Has anyone ever gutted any of the current brifters to make a set of brake levers only? I've got project and really don't want non aero levers. I was thinking about a set of Veloce levers from Ribble. For just over $100 you can them with cables. You can always sell the shift mechanisms on ebay. Any thoughts?


----------



## Nielly (Sep 21, 2009)

Unless you want the new hood shape you can get just brake levers cheaper than that. The cane creek scr-5 levers are a copy of the 10 speed campy levers and go for $43.


----------



## David Loving (Jun 13, 2008)

Tektro makes an aero lever that is a Campagnolo copy and costs less than $30.00. IIRC they make the levers for Cane Creek, too.

TEKTRO BRAKE SYSTEMS


----------



## Bostic (Nov 17, 2008)

I did that to a pair of Ultrashift Centaur Alloy levers. These were the ones that were released right when the new shape came out, in late 2008. I used them for a couple of years then gutted them. Worked great with Mavic SSC leaf spring brakes but the levers do rattle quite a bit. I saved all the parts in case I ever want to reassemble but as these were the very first design with the super soft clicks I probably won't.


----------



## Bostic (Nov 17, 2008)

Here is what it looked like a few years ago with the gutted Centaur Alloy levers. There is the gaping hole on the sides that is a tad bit annoying with hands on the hoods. 










And the Fuso presently after swapping to Sram 500 levers and Rival brakes.


----------



## David Loving (Jun 13, 2008)

Very handsome bicycle


----------



## cs1 (Sep 16, 2003)

Bostic said:


> Here is what it looked like a few years ago with the gutted Centaur Alloy levers. There is the gaping hole on the sides that is a tad bit annoying with hands on the hoods.
> 
> 
> 
> ...


I really like that look.
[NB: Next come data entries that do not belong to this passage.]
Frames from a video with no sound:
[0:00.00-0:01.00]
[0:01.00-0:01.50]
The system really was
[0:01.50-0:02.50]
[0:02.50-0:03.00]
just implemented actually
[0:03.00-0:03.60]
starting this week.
Do you think the rest of the Campy group would revolt at having SRAM brake levers?


----------



## Bostic (Nov 17, 2008)

My Fuso has been a hodgepodge of mixed parts ever since I got it off Craig's list in 2008. I had it cold set from 126mm to 130mm to allow a modern 10 speed drive train. Currently it has the Sram 1070 chain & 11-28 cassette, Rival brakes, 500 series alloy levers. Campy 170mm Centaur Ultra Torque compact cranks. Shimano Dura-Ace 10 speed downtube levers, 6700 Ultegra front and rear deraillerus. Wheels were bought at Performance, Open Pros 14/15 spokes on Ultegra Hubs. 
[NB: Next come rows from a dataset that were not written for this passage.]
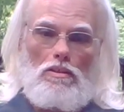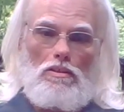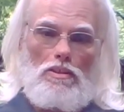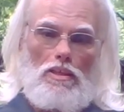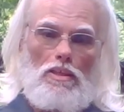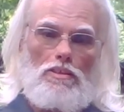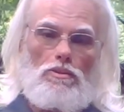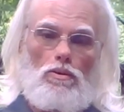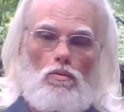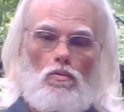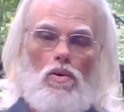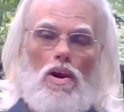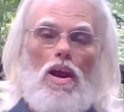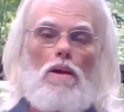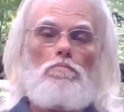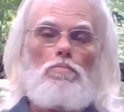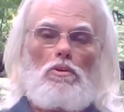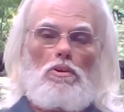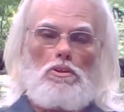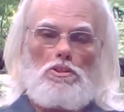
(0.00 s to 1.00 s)
that the
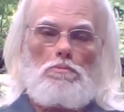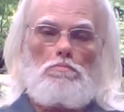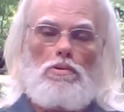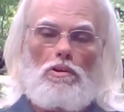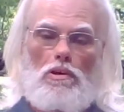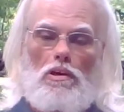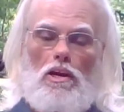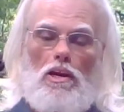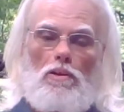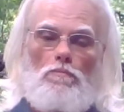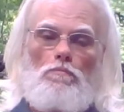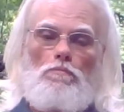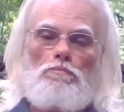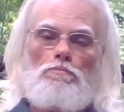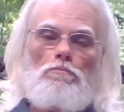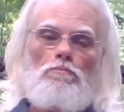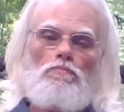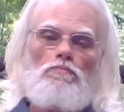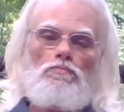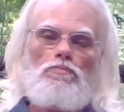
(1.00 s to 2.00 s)
wrapper is put on
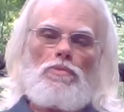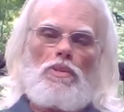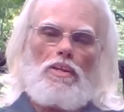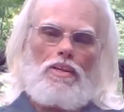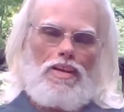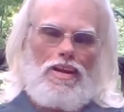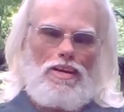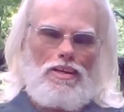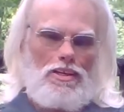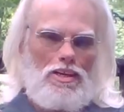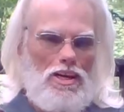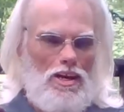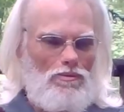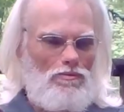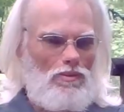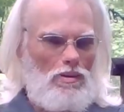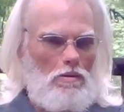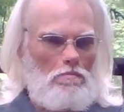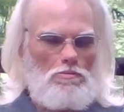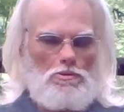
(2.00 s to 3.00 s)
to kind of
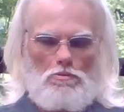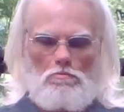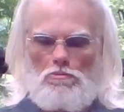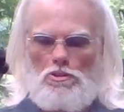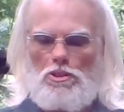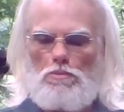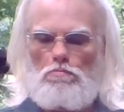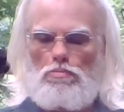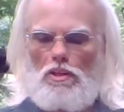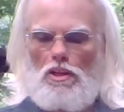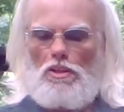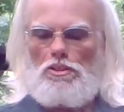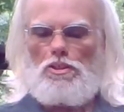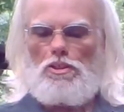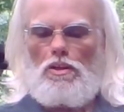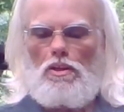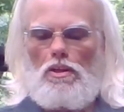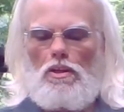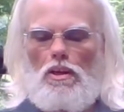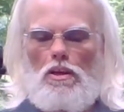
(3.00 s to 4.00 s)
cover up some splits.
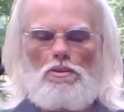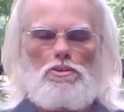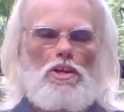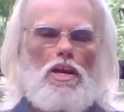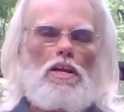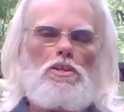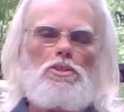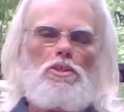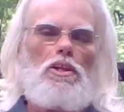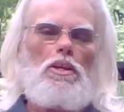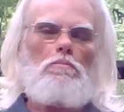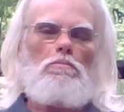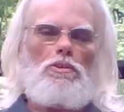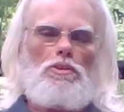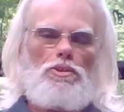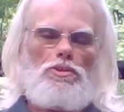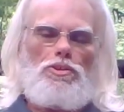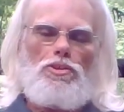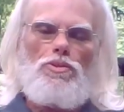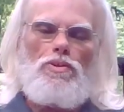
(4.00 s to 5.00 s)
I was actually able
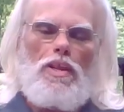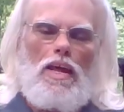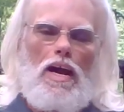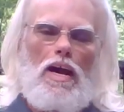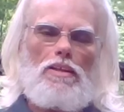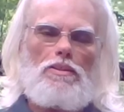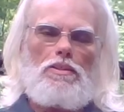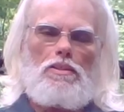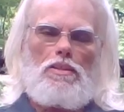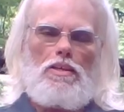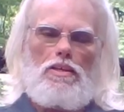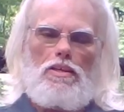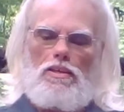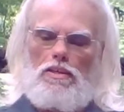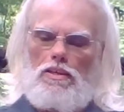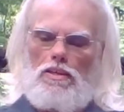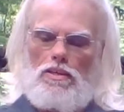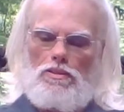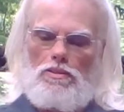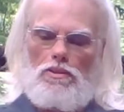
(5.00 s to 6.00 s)
to do that.
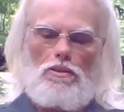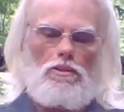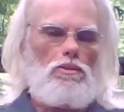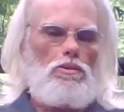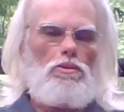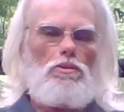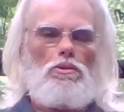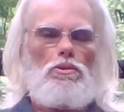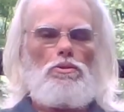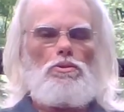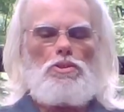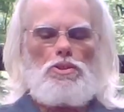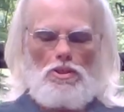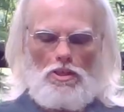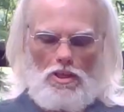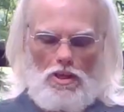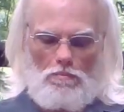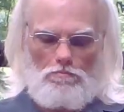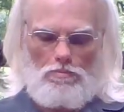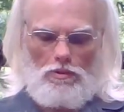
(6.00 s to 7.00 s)
The glue
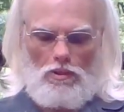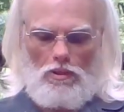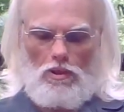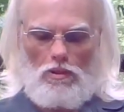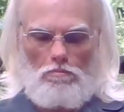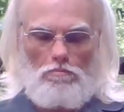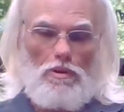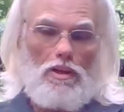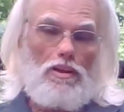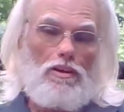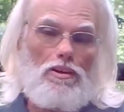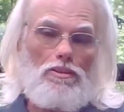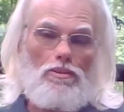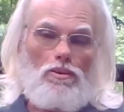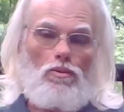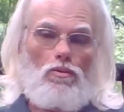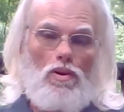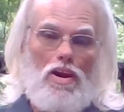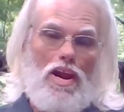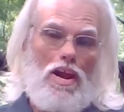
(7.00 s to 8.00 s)
loosened up a little bit on the
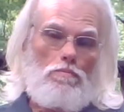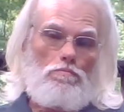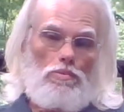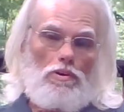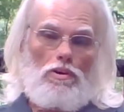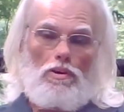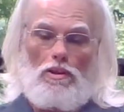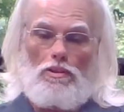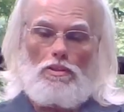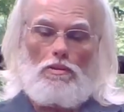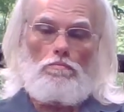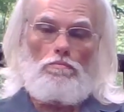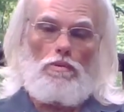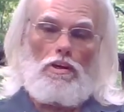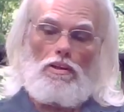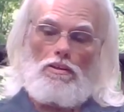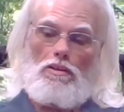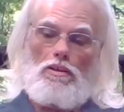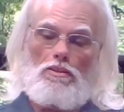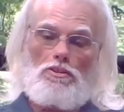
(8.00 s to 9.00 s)
wrapper on
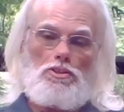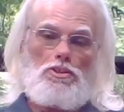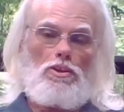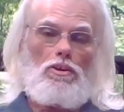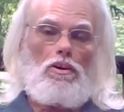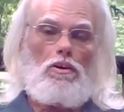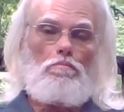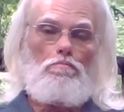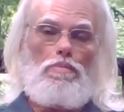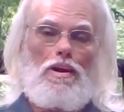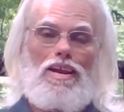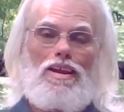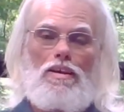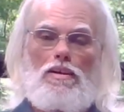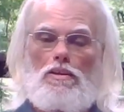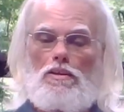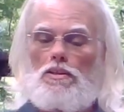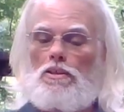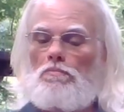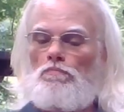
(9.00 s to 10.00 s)
the cigar
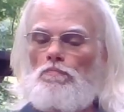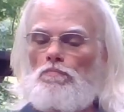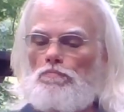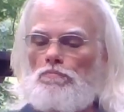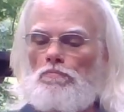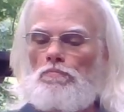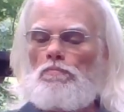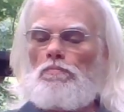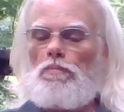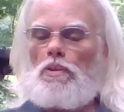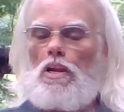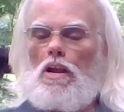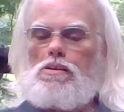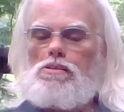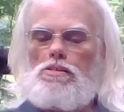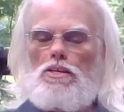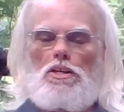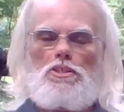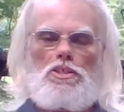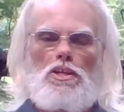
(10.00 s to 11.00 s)
band.
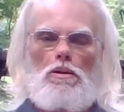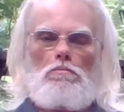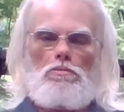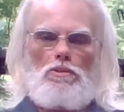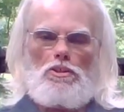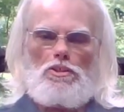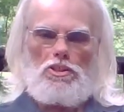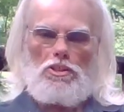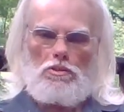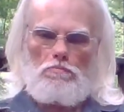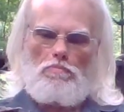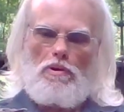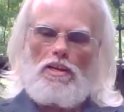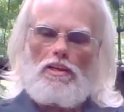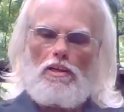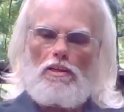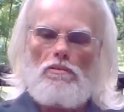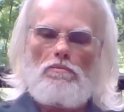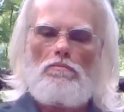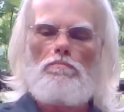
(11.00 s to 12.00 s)
I was able to spin
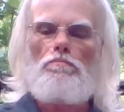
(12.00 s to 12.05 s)
it.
I have wondered why Campagnolo has not updated the brake lever only design from the 10 speed Record shape to the new shape. Probably the price alone.


----------



## cs1 (Sep 16, 2003)

Bostic said:


> I have wondered why Campagnolo has not updated the brake lever only design from the 10 speed Record shape to the new shape. Probably the price alone.


The levers you're talking about are just standard Ergo levers that have been gutted. They're not brake levers only. You can actually swap Ergo internals in and use them as brifters.


----------